The philosophical chains that had sounded so appealing and comforting lost their luster. I saw them for what they were: chains. The unemotional, dispassionate life sounded suspiciously like death. Pretending that I was sitting on a cloud, observing from afar that Great Game that I would only in certain circumstances debase myself to join, no longer seemed to bring me happiness. Not doing was worse than doing, even if doing meant failure.

Instead, I tried to do where I would not do before. It became a question not of What Would Jesus Do, but What Would Sculptor Sam Insult Me Less For Doing? So far, I think that it has worked much better than what I was doing before, even if not all the changes can be appreciated by everybody. It was more real, at least. I touched the world and it did not crumble; more importantly, I did not crumble.

That's probably why I could not relate to what I had written. Instead of delicately dissembling the reality that I so disdained, I was actually doing something. I was fucking up, yes, but sometimes you have to hurt yourself to see if you still feel. As long as the trips don't get too out of control, and I don't think that any have done so yet, then experiencing and learning beat pontificating every day. My past life pretending I was Buddha no longer seemed appealing.

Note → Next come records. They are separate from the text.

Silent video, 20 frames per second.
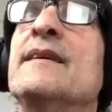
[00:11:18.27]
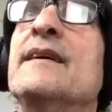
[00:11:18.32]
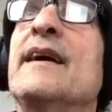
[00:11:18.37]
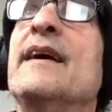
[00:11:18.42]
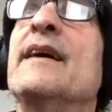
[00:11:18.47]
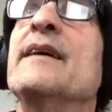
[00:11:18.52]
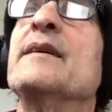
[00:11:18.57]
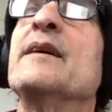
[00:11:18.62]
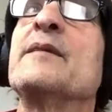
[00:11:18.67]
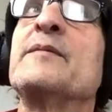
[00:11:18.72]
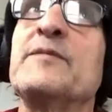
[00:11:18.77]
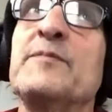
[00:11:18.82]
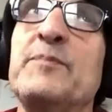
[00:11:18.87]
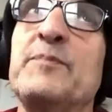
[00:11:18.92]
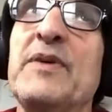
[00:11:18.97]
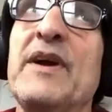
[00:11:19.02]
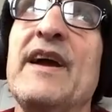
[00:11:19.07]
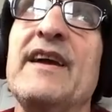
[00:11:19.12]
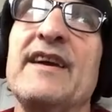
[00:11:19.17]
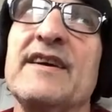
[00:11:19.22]
And I
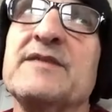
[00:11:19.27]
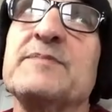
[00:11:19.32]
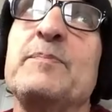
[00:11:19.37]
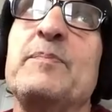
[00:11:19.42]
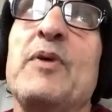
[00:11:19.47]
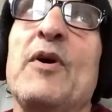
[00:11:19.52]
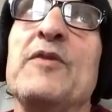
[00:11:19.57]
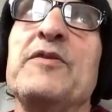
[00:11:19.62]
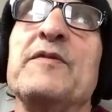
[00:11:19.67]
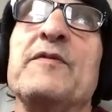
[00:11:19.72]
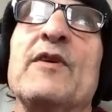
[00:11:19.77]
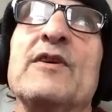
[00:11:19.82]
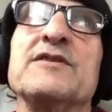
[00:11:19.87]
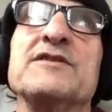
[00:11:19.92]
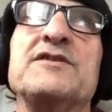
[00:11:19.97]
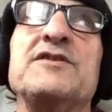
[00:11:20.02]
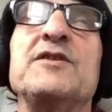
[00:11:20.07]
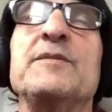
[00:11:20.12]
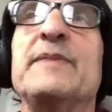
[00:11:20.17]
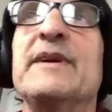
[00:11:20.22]
guess both of ours too,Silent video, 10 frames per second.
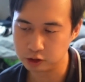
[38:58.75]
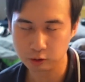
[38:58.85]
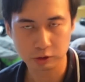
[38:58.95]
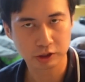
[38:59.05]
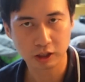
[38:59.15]
to
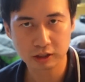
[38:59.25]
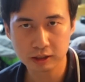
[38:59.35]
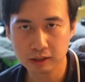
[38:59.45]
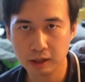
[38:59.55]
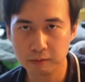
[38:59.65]

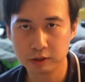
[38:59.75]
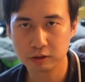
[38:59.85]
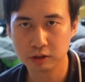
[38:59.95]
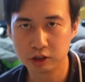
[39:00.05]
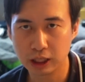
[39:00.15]
Osaka. I went
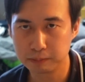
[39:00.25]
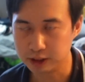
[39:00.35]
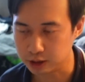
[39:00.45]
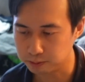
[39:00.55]
to a JapaneseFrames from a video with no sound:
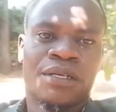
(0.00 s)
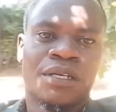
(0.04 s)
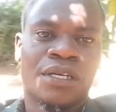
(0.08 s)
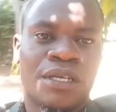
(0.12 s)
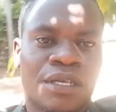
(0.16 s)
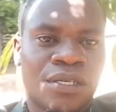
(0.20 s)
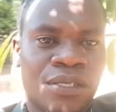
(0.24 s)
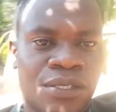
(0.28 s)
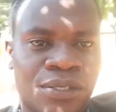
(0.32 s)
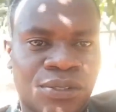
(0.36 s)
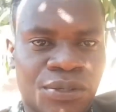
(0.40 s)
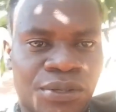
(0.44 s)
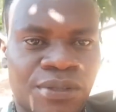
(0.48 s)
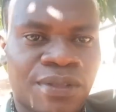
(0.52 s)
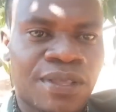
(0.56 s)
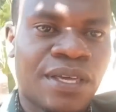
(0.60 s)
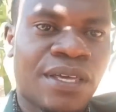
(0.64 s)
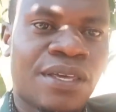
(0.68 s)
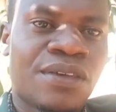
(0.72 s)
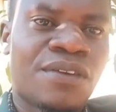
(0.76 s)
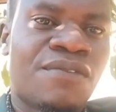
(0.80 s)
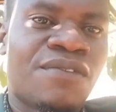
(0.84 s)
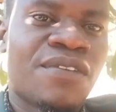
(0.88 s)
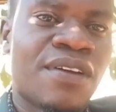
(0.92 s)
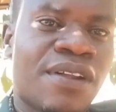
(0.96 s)
So thank
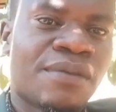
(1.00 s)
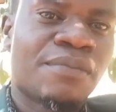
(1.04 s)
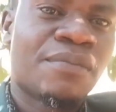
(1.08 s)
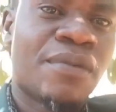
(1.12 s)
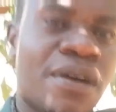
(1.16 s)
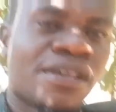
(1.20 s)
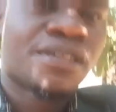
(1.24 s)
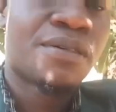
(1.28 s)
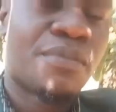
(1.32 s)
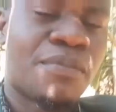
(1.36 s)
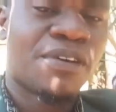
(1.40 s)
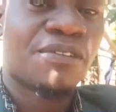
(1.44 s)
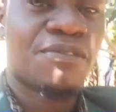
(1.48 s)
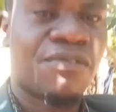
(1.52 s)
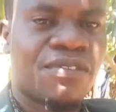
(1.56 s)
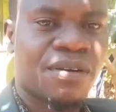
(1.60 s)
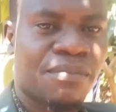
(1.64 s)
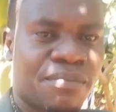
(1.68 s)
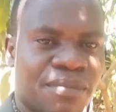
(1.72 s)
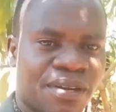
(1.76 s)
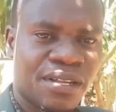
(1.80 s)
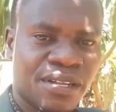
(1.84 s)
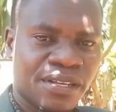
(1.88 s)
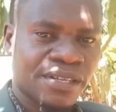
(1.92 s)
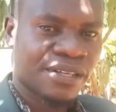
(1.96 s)
you very much, my
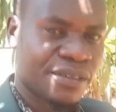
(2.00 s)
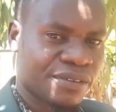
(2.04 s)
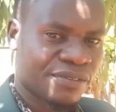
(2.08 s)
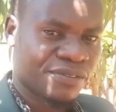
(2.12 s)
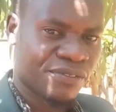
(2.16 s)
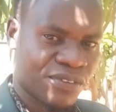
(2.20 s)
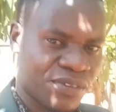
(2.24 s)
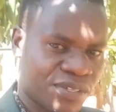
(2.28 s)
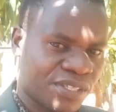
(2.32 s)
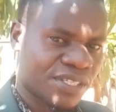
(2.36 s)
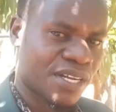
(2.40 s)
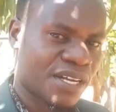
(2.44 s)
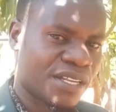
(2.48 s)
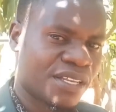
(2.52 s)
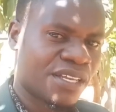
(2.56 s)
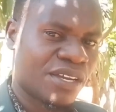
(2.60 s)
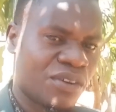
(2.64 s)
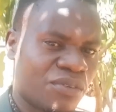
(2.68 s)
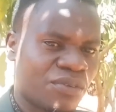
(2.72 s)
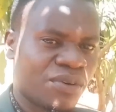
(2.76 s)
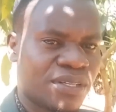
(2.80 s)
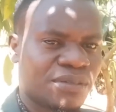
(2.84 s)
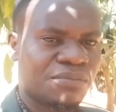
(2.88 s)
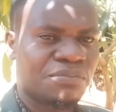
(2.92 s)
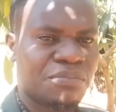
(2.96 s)
family, for standing
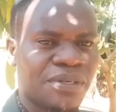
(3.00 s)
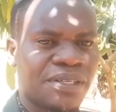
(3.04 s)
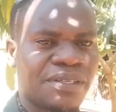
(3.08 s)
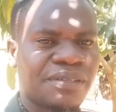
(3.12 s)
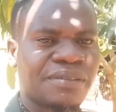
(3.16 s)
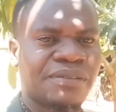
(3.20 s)
with me.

Blonde-curled thin-lipped schlampe with no sense of personal space, angling for attention that comes only perfunctorily...this is expected, not shunned.

No help on what to do when asked to comment on strangers' body parts. Play along, listen to the music, the sun is not yet yellow, but simply chicken.

Sipa-playing stoners standing and sidling outside of yet another modern opium den, buy the ticket and take the ride, they are all the same so why not hop on? Whatever reticence once existed is long gone, a principle that lost all weight and disappeared into the æther, not that it did much good anyway.

Summer smells, the same as in decades past, in the middle of a city or tearing around county roads in the middle of a lightning storm, but now the impermanence cannot be ignored, the mortality that means that there are a finite number of drizzling summer nights ahead.

No, I haven't yet found my bliss. Such big prizes are not found immediately. I do think, though, that I am closer than I have been in a long time. I have lost much along the way; sometimes it feels like I have lost so much that it is not worth fighting for. But I look at the alternatives and they are far worse. I will just keep on, erring on the side of doing as opposed to not. Whatever happens, I think that is the way to go.